* **ACTIVITY**:
Each record below should be reproduced as it is written, with pictures left out entirely.

:: SUPPLIED INFORMATION

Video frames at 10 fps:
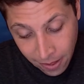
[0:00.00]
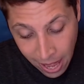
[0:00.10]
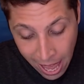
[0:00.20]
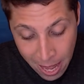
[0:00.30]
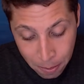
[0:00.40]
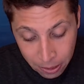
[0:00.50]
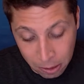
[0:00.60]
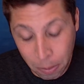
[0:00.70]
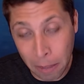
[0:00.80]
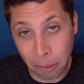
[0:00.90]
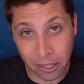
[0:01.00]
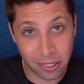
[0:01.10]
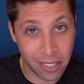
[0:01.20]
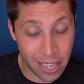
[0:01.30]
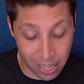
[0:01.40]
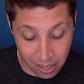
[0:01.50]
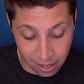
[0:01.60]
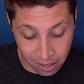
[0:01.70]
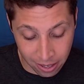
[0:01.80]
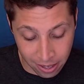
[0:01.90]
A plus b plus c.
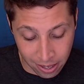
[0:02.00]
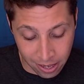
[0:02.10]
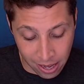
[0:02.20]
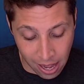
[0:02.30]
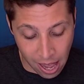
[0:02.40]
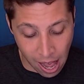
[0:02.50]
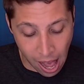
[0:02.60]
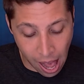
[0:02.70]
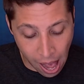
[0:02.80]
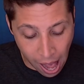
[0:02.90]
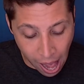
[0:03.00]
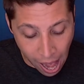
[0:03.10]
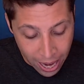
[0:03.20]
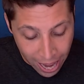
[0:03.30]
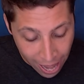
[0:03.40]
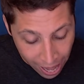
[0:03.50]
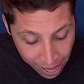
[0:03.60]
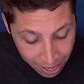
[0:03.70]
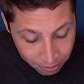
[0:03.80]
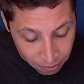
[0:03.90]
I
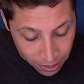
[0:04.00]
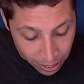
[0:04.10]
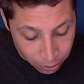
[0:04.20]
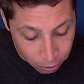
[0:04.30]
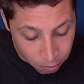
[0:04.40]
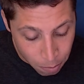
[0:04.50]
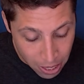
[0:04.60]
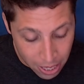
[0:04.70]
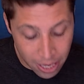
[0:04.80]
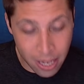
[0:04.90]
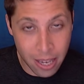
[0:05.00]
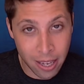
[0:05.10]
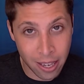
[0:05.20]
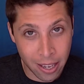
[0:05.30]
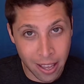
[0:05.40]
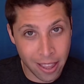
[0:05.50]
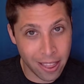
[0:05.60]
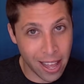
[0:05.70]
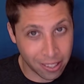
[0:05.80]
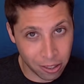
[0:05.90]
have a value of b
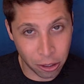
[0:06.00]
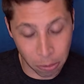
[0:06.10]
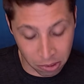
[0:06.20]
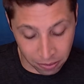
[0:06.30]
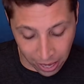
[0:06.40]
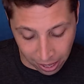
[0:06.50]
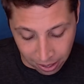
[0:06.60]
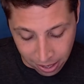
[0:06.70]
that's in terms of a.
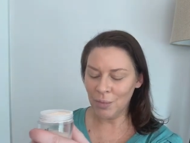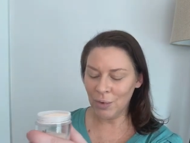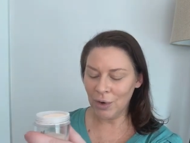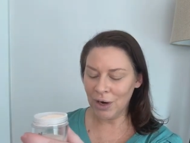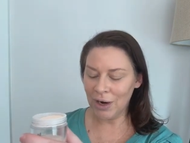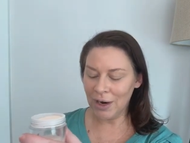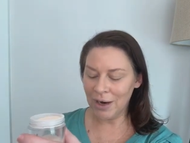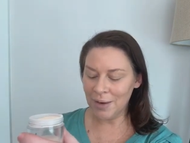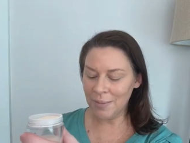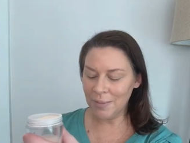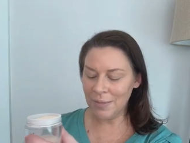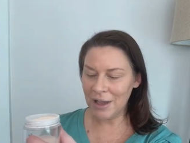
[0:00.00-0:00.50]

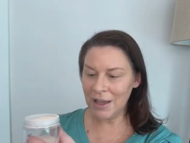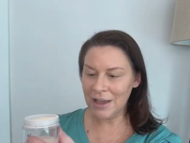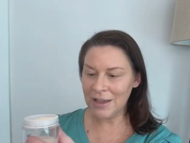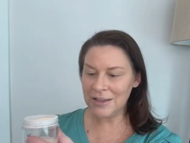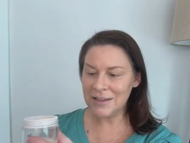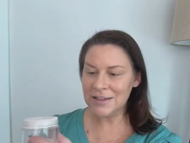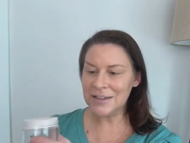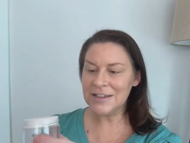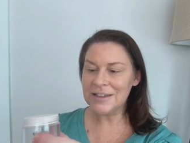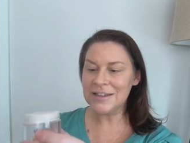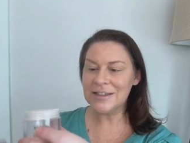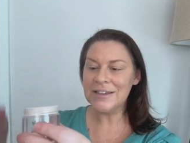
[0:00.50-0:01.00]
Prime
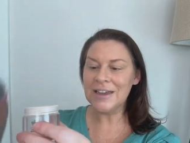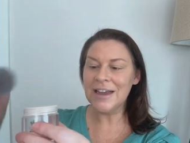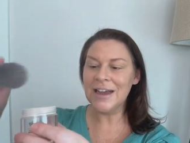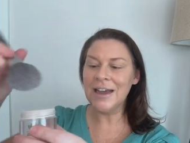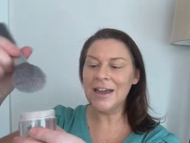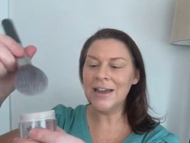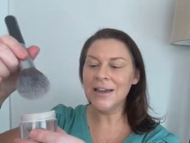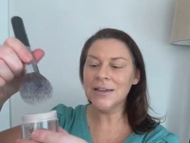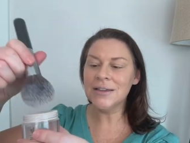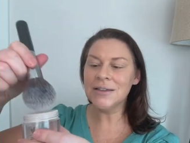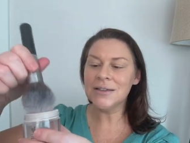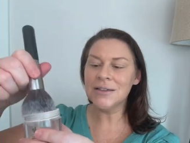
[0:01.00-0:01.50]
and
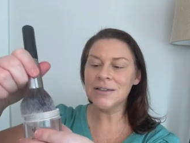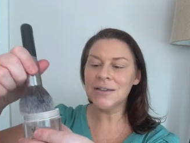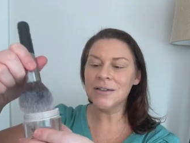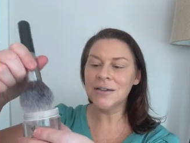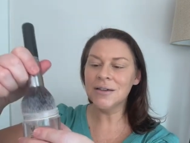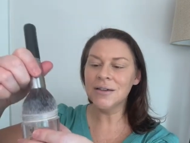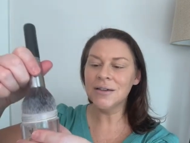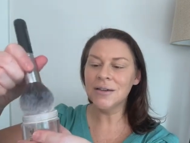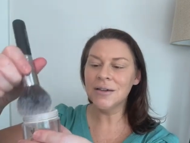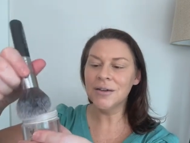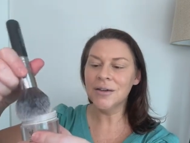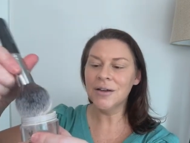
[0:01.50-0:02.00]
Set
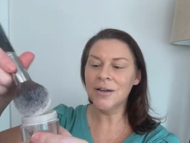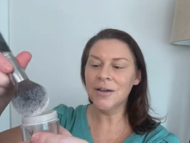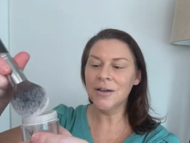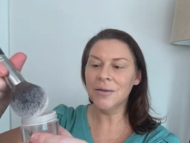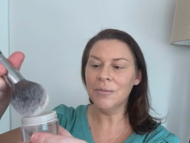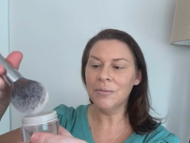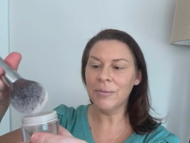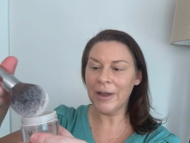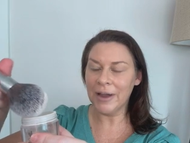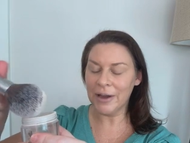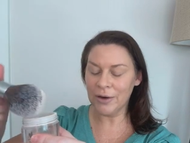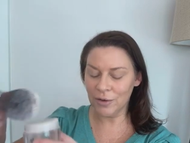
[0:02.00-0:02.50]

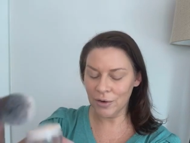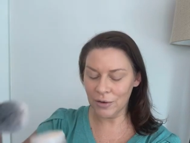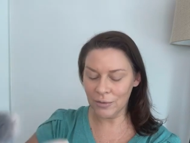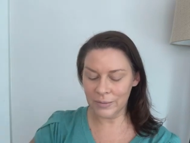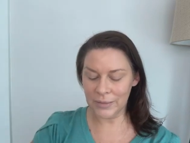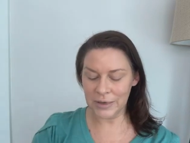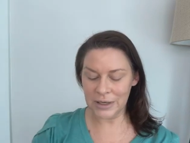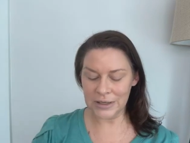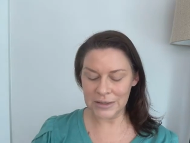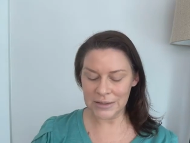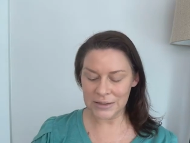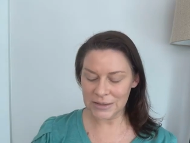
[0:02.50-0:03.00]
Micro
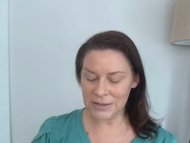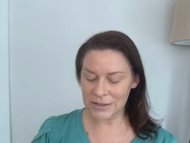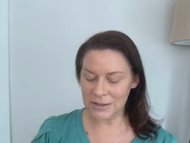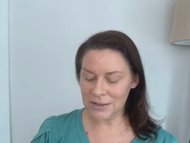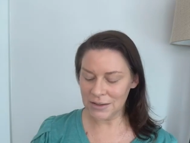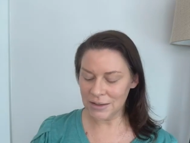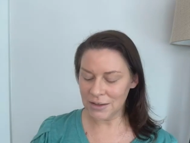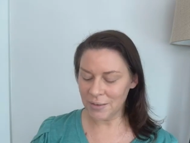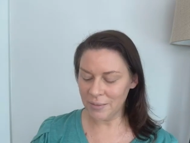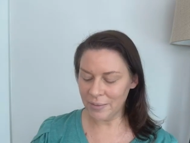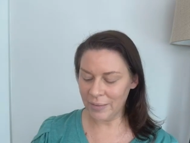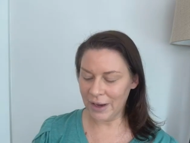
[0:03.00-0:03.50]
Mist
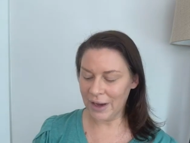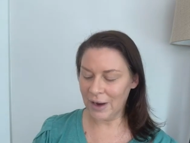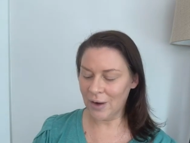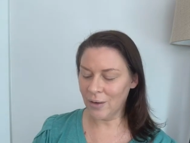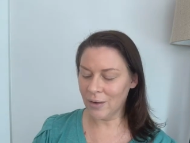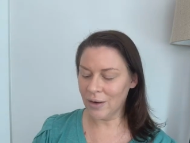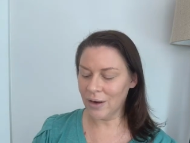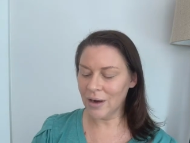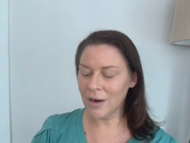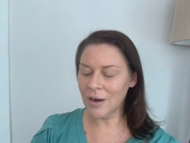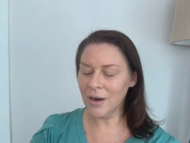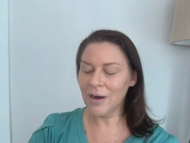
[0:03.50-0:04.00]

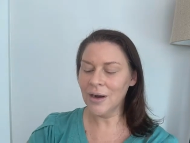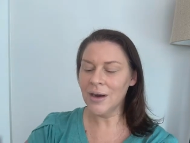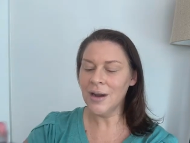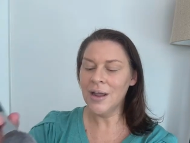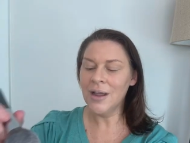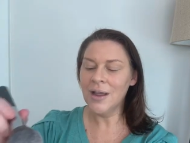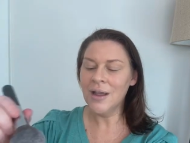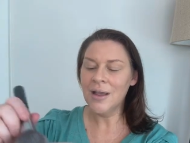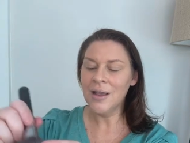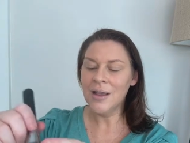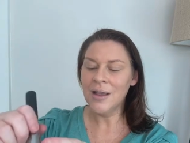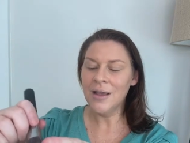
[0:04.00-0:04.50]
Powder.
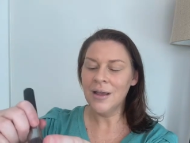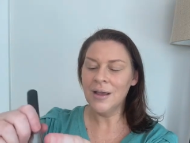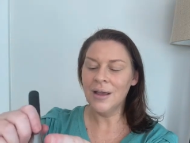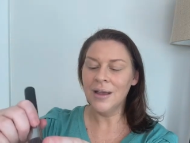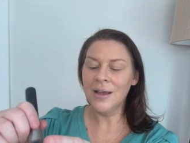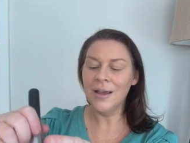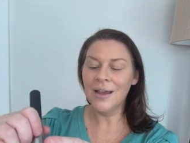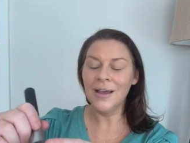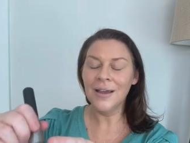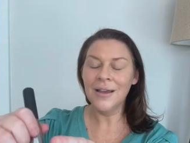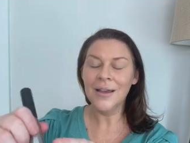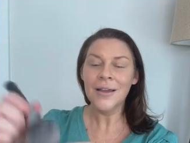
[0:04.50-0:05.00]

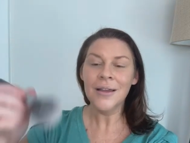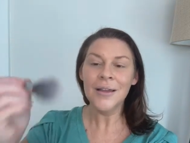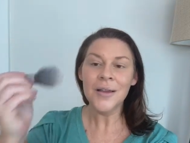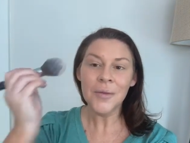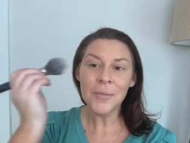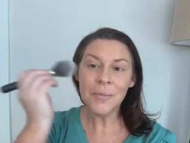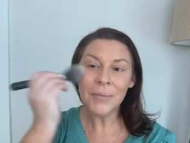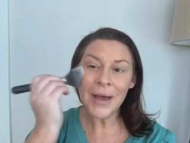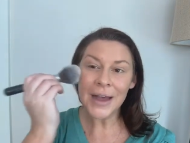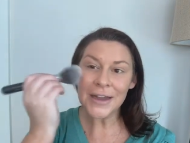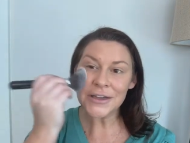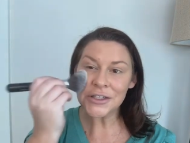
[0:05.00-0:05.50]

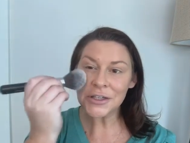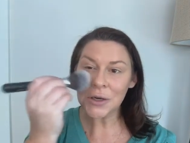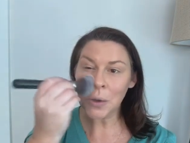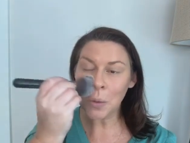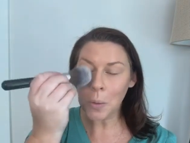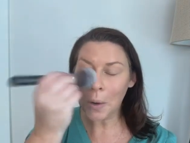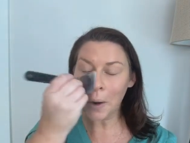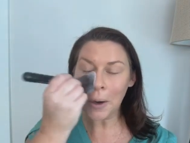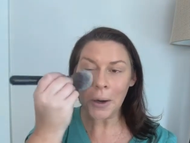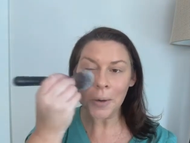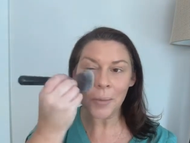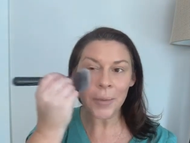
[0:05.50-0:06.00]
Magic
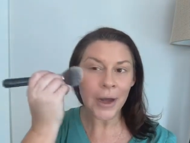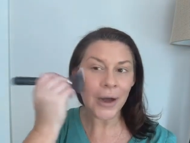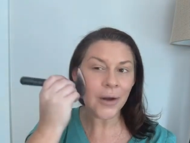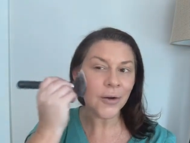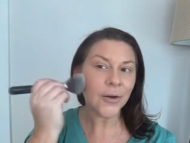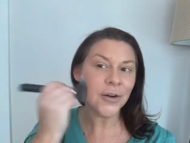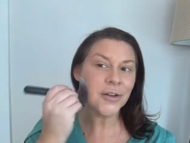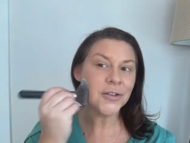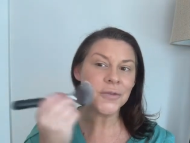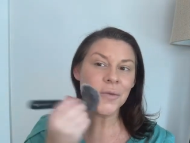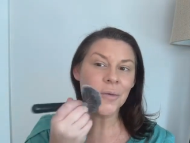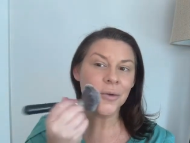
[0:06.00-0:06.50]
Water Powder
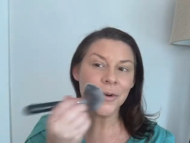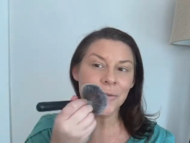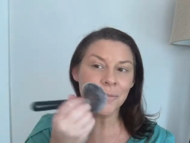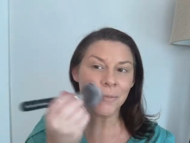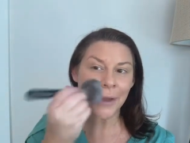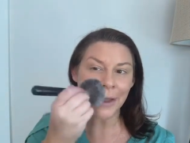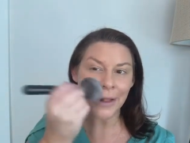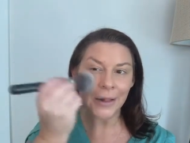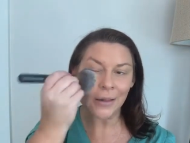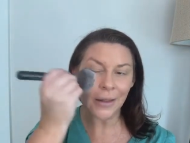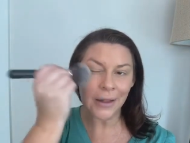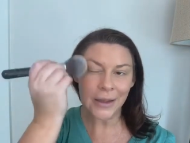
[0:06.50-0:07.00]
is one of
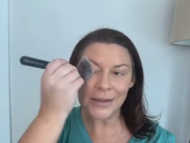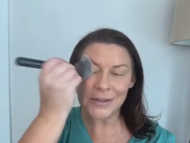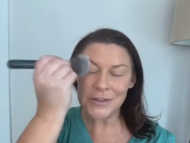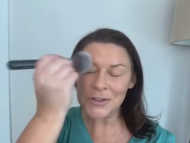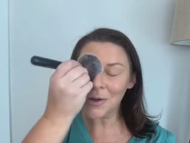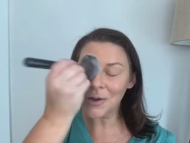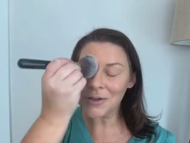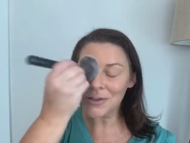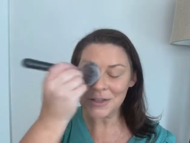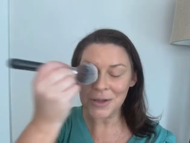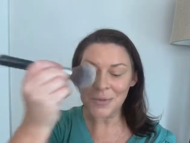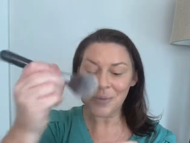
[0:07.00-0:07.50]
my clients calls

::::

* **THE ANSWER**:
Video frames at 10 fps:
[0:00.00]
[0:00.10]
[0:00.20]
[0:00.30]
[0:00.40]
[0:00.50]
[0:00.60]
[0:00.70]
[0:00.80]
[0:00.90]
[0:01.00]
[0:01.10]
[0:01.20]
[0:01.30]
[0:01.40]
[0:01.50]
[0:01.60]
[0:01.70]
[0:01.80]
[0:01.90]
A plus b plus c.
[0:02.00]
[0:02.10]
[0:02.20]
[0:02.30]
[0:02.40]
[0:02.50]
[0:02.60]
[0:02.70]
[0:02.80]
[0:02.90]
[0:03.00]
[0:03.10]
[0:03.20]
[0:03.30]
[0:03.40]
[0:03.50]
[0:03.60]
[0:03.70]
[0:03.80]
[0:03.90]
I
[0:04.00]
[0:04.10]
[0:04.20]
[0:04.30]
[0:04.40]
[0:04.50]
[0:04.60]
[0:04.70]
[0:04.80]
[0:04.90]
[0:05.00]
[0:05.10]
[0:05.20]
[0:05.30]
[0:05.40]
[0:05.50]
[0:05.60]
[0:05.70]
[0:05.80]
[0:05.90]
have a value of b
[0:06.00]
[0:06.10]
[0:06.20]
[0:06.30]
[0:06.40]
[0:06.50]
[0:06.60]
[0:06.70]
that's in terms of a.
[0:00.00-0:00.50]

[0:00.50-0:01.00]
Prime
[0:01.00-0:01.50]
and
[0:01.50-0:02.00]
Set
[0:02.00-0:02.50]

[0:02.50-0:03.00]
Micro
[0:03.00-0:03.50]
Mist
[0:03.50-0:04.00]

[0:04.00-0:04.50]
Powder.
[0:04.50-0:05.00]

[0:05.00-0:05.50]

[0:05.50-0:06.00]
Magic
[0:06.00-0:06.50]
Water Powder
[0:06.50-0:07.00]
is one of
[0:07.00-0:07.50]
my clients calls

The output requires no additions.